• [EXERCISE PROMPT] The copy has to match the records word for word and include no pictures.

• [DATA EXCERPTS]
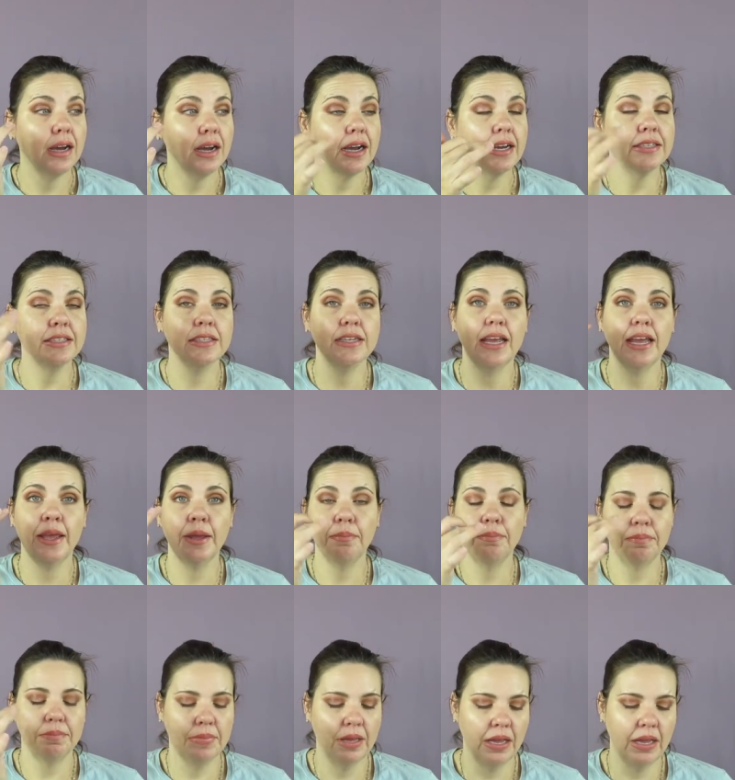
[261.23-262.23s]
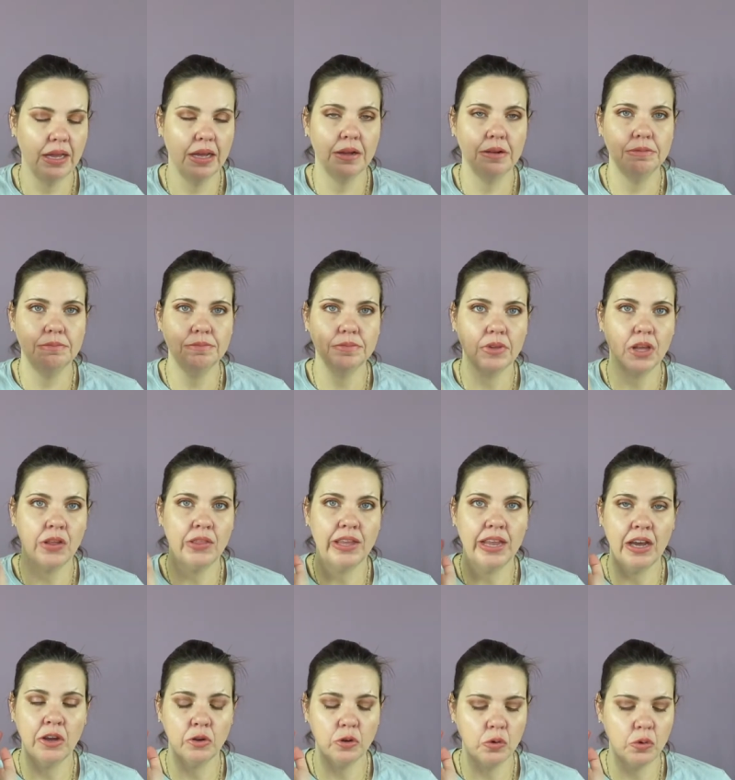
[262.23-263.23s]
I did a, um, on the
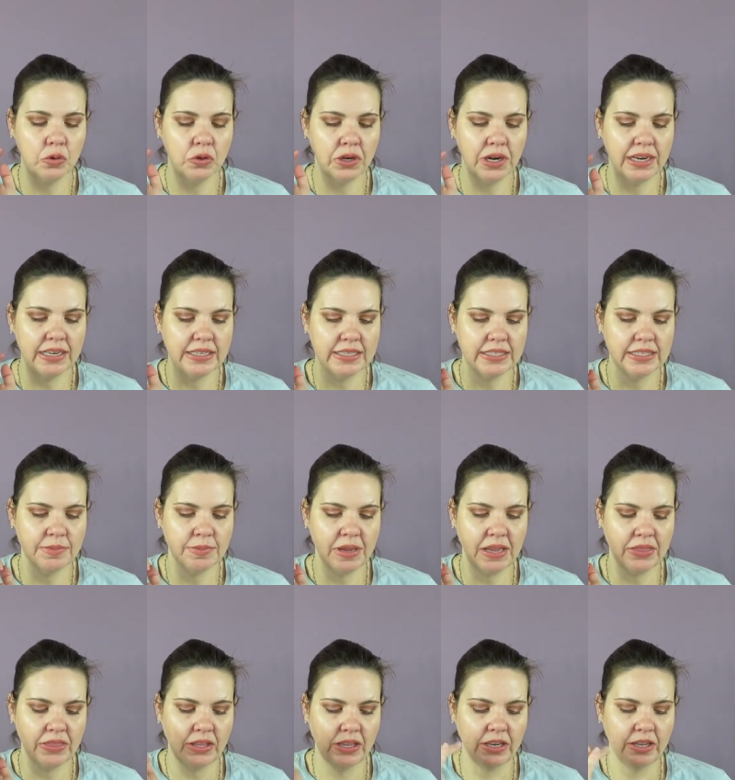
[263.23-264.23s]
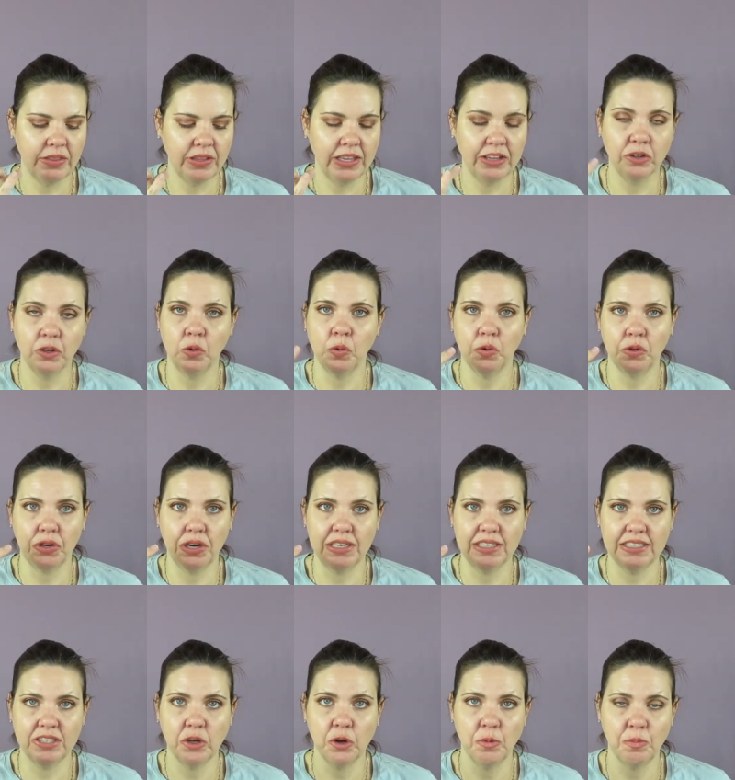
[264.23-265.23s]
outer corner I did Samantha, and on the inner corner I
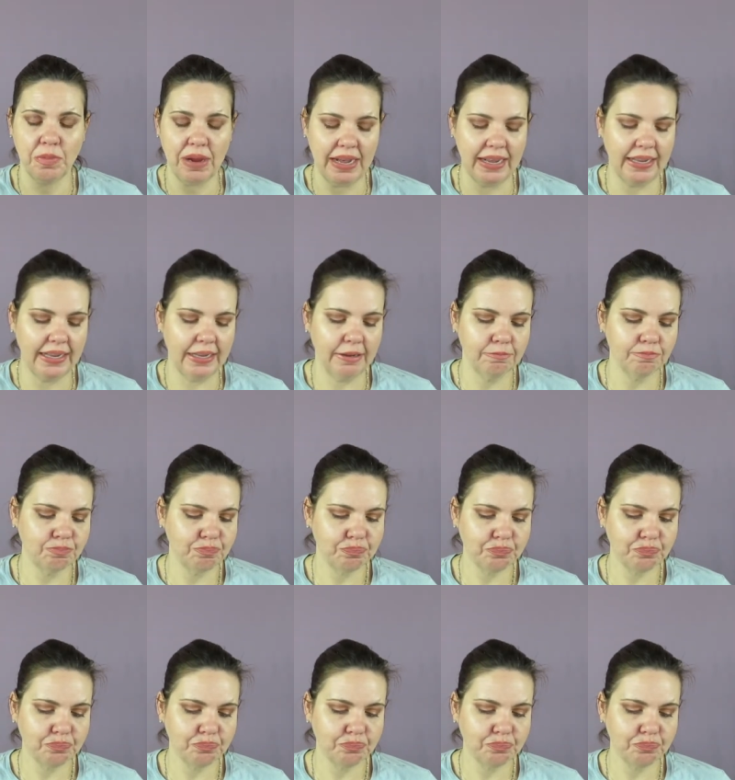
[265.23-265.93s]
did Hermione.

• [TASK ANSWER]
[261.23-262.23s]
[262.23-263.23s]
I did a, um, on the
[263.23-264.23s]
[264.23-265.23s]
outer corner I did Samantha, and on the inner corner I
[265.23-265.93s]
did Hermione.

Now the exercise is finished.